The US is losing empire because, after WWII, we remembered that we were supposed to enjoy a kind of empire of a sort but we forgot why. We forgot what initially separated us from all the other empire contenders. We went from *reluctant* empire builders, obligated to expand because we were Enlightenment men, to *eager* empire builders because that's all that we really remembered as one of the goals. The middle class adopted what I guess could be justly described as a slave mentality, in line with that -- competing only for relative material advantage with one another rather than for some broader competence. Our "empire" is collapsing because for more than half a century we've been busy forgetting why were building it.

The built environment and the distribution of competence is where we are. We've a dearth of factories, the various grids have failed, we've a self-enslaved middle class, skepticism is discredited, corporate loyalty has been replaced by a kind of class subordination (middle class workers must be loyal to *all* corporations, as when (many, many) HR reps will tell you they will never recommend to hire any worker who ever says anything bad about a former employer)..... we've trashed the productive capacity that Enlightenment man built up.

There's hope, but not for smooth sailing. Some kids around my region, for example, are making a hobby out of learning (rather late) stuff like metal-smithing and machining and crochet and so forth. There are a lot of neo-bohemians who half-remember and are moving back towards Enlightenment man. There's a ghost of a chance for some good to come of all this.

But.. .returning to your words: "systemic corruption" -- well, it was a long time coming. See?

-t

12:52 PM, December 04, 2008  
Blogger Mauberly said...

Your account is quite wonderful. Let me think about it.

When I said ‘systemic fraud’, I was referring to everything that has gone wrong from the point of view of moral hazardry at each stage of the mortgage lending process, from Main Street to Wall Street. What congress is now referring to as a ‘perfect storm’ for the automakers, is nothing less than a case in the financial industry where no one is lending, because no one trusts anyone anymore, because everyone is cheating in some form or fashion in his business. I want to talk some more about this later, if I can think of something more cogent to say.

3:08 PM, December 04, 2008  
Blogger Mauberly said...

I have never looked at the notion of rank the way you do. But it makes sense to see the history of the 50s, with the gray flannel suit, blend into the current era, as it produced an ineffective authority while time wound on.

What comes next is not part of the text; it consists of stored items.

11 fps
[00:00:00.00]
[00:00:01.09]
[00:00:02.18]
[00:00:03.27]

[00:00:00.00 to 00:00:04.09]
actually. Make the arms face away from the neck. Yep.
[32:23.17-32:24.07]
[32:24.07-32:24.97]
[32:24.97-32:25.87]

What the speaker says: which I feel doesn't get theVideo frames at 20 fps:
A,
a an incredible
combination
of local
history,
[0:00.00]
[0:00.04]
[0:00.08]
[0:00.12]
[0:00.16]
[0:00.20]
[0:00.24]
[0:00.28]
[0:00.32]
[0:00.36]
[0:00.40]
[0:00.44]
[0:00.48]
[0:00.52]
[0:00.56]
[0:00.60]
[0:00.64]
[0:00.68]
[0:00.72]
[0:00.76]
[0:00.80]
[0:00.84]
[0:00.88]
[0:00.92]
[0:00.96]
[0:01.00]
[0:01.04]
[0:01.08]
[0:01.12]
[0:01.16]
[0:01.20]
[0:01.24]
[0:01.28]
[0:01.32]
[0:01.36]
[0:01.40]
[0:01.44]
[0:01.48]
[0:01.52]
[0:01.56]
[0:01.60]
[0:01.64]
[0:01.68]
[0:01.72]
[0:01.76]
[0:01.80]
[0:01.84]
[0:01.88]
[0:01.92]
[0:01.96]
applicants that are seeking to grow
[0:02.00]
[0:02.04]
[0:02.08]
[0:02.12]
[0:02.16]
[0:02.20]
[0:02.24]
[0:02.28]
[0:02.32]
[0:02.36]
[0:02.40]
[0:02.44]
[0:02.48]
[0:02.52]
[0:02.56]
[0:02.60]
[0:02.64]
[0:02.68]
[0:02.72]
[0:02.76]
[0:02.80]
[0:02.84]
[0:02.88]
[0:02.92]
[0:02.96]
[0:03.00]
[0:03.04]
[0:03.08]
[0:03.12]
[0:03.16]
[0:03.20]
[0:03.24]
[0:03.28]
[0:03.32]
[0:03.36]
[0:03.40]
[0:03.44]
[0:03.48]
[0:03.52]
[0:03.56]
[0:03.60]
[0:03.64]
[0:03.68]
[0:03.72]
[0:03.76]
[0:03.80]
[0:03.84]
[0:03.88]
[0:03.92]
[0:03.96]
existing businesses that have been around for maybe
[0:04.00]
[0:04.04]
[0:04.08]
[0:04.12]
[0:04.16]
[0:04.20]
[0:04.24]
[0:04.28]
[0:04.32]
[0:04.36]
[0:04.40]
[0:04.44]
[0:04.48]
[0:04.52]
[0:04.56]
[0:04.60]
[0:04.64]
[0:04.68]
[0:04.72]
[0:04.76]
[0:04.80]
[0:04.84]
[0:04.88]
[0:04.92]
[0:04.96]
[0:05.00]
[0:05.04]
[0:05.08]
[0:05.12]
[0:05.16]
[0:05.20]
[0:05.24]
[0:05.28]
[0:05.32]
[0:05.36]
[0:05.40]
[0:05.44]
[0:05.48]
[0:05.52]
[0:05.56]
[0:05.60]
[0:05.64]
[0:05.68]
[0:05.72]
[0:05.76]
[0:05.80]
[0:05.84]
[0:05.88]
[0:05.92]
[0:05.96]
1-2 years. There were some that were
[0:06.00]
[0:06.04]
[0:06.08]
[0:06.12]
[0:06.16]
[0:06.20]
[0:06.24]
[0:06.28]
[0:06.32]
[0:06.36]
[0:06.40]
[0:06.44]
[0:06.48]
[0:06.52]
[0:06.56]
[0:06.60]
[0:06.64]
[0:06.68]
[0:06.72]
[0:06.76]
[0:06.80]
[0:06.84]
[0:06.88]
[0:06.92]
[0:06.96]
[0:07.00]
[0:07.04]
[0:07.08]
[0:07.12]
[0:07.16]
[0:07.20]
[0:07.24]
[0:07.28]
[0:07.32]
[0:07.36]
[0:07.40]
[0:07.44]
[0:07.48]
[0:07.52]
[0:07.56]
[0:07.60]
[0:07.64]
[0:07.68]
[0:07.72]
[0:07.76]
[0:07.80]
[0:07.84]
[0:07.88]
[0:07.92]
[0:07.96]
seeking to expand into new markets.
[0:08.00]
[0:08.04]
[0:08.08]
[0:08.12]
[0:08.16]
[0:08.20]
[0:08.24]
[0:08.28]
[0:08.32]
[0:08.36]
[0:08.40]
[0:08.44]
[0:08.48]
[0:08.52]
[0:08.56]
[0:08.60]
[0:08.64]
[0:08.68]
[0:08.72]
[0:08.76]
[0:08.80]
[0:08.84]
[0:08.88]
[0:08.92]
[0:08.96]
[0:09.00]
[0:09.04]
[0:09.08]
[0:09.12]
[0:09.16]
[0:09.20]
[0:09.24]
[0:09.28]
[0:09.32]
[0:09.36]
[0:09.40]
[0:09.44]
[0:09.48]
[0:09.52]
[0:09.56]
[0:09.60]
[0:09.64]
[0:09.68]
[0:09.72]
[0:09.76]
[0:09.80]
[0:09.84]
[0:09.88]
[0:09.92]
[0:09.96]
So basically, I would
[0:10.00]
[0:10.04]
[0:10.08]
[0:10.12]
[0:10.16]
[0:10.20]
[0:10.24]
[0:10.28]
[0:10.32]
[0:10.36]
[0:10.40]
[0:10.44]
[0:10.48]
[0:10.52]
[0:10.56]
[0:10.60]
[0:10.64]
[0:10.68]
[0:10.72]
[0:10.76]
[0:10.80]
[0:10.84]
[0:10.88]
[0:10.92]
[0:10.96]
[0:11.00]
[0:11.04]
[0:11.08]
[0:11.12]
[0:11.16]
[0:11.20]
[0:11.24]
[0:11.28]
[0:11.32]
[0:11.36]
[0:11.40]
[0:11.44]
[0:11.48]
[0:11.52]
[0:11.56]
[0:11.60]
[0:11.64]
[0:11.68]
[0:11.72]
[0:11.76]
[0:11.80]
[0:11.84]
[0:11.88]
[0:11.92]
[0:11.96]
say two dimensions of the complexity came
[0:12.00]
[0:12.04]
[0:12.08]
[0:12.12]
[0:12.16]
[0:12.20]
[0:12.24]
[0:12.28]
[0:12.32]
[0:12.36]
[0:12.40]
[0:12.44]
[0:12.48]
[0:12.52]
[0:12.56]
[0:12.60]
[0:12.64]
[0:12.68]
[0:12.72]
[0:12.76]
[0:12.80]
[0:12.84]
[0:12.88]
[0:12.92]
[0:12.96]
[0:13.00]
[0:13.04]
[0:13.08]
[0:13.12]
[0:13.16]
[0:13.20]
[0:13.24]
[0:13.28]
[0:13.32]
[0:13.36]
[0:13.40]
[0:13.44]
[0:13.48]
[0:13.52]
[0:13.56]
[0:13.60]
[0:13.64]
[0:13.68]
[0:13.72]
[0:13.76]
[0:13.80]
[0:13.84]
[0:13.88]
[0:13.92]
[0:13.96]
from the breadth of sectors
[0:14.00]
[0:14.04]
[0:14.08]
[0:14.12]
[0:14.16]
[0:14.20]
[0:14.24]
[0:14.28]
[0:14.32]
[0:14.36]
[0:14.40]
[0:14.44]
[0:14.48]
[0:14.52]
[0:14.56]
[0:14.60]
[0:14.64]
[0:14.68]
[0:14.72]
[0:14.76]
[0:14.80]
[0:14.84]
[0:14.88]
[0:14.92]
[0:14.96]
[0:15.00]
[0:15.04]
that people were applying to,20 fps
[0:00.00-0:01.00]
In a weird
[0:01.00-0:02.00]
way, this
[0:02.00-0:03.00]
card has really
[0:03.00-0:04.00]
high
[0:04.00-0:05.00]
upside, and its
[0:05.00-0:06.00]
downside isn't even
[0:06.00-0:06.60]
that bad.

Fine thought on the TV dinner. Some of those old reels from the 50s dealing with household technology I still find amazing on TCM. Most feed right into your idea. They martial trivia at the expense of thought. There is a fascination with an order that is often pointless.

Pointless rank seems to have been much of our problem. Having diluted what you call the good works of the Enlightenment, we are now at the point of being controlled by a congress that has no skill at anything except corruption. They mirror us, of course. They are our own foil. Our new president wants to militarize do-gooding in this environment in which everyone is going to lie to himself and his comrades about how swell(I use a forties’ term) he is.

It did take awhile. Most of it happened under my young nose.